想了想,她也能理解,毕竟他是一个古人,还是个重视三教九条的读书人。
谢姝瑜只委婉地摇摇头,“并无。”别说她了,就是原主,也不曾读过这两本书,姚氏从来没拘着她读过。
王淼俊俏的面上闪过意外,眉头飞快地皱了皱,尴尬笑了笑,“家母对《女则》和《女戒》极为推崇,我还以为谢小姐也会喜欢。”
谢姝瑜绕过这茬儿,笑吟吟道:“王公子三句不离王夫人啊,想来是极孝顺的人。”
活落,不动声色观察着他的表情。
王淼依旧是那副端正的样子,“谢小姐谬赞了,百善孝为先,母亲的话,于我而言,自是重如山。”只提到王夫人时,这位年已弱冠的男子语气是无限的依赖。

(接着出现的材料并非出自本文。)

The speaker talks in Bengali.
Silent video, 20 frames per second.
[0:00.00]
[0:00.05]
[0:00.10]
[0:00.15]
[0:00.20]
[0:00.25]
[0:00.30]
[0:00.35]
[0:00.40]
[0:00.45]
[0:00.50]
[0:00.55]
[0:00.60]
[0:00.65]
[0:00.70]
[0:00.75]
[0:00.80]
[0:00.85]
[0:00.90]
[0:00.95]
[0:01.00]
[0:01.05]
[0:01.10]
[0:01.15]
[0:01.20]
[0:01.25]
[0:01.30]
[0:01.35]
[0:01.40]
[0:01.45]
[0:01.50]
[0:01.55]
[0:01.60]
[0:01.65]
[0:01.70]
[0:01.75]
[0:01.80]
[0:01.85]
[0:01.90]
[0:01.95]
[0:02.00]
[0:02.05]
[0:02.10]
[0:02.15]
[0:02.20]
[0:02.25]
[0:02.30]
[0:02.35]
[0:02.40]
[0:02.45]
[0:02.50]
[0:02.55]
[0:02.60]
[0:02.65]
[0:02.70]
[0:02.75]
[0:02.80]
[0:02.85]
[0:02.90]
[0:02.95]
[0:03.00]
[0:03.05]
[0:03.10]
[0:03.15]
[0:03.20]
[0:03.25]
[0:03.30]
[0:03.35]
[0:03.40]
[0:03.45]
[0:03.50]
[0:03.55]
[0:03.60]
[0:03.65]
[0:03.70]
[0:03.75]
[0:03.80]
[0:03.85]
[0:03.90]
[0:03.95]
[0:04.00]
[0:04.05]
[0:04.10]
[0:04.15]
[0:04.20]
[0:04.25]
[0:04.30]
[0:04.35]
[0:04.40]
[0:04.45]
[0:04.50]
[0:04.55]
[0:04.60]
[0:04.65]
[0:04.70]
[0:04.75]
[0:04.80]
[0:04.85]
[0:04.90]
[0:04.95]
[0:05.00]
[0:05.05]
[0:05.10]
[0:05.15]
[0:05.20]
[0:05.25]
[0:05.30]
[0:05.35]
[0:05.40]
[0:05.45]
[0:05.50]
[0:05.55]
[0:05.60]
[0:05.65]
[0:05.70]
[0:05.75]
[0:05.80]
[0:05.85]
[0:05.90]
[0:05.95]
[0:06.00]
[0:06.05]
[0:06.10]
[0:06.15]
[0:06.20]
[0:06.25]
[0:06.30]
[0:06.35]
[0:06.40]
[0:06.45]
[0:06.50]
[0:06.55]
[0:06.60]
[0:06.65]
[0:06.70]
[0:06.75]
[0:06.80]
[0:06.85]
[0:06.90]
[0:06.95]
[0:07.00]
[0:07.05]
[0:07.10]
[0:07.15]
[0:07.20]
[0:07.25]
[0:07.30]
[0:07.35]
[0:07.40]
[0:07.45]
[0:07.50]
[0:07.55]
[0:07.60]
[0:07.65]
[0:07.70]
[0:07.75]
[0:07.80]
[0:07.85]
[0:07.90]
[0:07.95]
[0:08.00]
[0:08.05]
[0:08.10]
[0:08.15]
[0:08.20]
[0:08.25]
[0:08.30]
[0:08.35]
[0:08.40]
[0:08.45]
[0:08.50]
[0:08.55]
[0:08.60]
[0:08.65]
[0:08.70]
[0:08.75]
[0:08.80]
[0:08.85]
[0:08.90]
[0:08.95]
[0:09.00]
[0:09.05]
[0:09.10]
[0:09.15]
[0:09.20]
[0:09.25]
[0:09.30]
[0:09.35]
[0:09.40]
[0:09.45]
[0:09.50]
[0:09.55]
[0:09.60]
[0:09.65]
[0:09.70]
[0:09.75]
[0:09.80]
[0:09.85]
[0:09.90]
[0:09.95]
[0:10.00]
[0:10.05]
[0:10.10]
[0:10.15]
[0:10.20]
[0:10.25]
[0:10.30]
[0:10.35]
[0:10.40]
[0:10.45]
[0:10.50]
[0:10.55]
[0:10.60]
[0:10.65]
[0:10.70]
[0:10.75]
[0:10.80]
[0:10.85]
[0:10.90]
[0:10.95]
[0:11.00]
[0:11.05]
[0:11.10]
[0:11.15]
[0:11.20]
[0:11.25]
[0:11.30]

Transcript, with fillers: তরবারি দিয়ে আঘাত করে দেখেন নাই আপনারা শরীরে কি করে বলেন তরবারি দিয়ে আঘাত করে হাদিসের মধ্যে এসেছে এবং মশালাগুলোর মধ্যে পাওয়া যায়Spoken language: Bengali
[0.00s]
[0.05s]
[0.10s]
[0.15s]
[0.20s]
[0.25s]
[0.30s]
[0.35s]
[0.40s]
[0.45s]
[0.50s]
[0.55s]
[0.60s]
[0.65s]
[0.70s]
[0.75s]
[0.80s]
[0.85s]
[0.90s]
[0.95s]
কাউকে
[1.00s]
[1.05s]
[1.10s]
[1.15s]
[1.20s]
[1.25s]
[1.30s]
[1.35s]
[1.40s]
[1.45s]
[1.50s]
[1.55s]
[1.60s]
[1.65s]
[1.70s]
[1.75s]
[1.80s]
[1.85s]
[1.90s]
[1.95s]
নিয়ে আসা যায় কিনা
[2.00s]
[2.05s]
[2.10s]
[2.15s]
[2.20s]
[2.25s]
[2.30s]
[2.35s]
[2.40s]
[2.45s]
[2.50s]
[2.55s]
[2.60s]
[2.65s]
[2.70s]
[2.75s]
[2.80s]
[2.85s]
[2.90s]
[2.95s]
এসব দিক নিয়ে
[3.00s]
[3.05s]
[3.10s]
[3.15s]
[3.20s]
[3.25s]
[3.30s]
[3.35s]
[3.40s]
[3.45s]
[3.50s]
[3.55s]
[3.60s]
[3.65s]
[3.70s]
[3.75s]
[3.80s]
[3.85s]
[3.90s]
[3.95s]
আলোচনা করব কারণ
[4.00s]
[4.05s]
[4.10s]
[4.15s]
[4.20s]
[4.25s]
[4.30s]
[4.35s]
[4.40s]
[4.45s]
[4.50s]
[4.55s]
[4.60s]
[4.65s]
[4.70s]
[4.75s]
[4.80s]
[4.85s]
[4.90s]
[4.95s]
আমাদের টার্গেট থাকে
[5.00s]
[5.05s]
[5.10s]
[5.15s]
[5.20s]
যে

若只是这样倒还好,说明这人同母亲亲近,人又孝顺,只是——
“王公子,“谢姝瑜问得随意,“我听闻你从前有个指腹为婚的远房表妹,恕我冒昧,你和那位表妹好端端地为何退了亲?”
王淼很认真地慨叹:“家母说牛兔相克,我属牛,表妹却属兔,母亲就做主退掉了这门亲事,不过母亲也是为我们好。”
谢姝瑜:“……”
王夫人不过是随意寻个由头打发人吧,毕竟那位远房表亲家道中落,生怕自己儿子被破落户缠上,这也能理解,可她扯这么个由头,王淼居然还信了,并且无条件支持。王夫人显然知道儿子对自己的依赖,编谎话都编得这么不走心。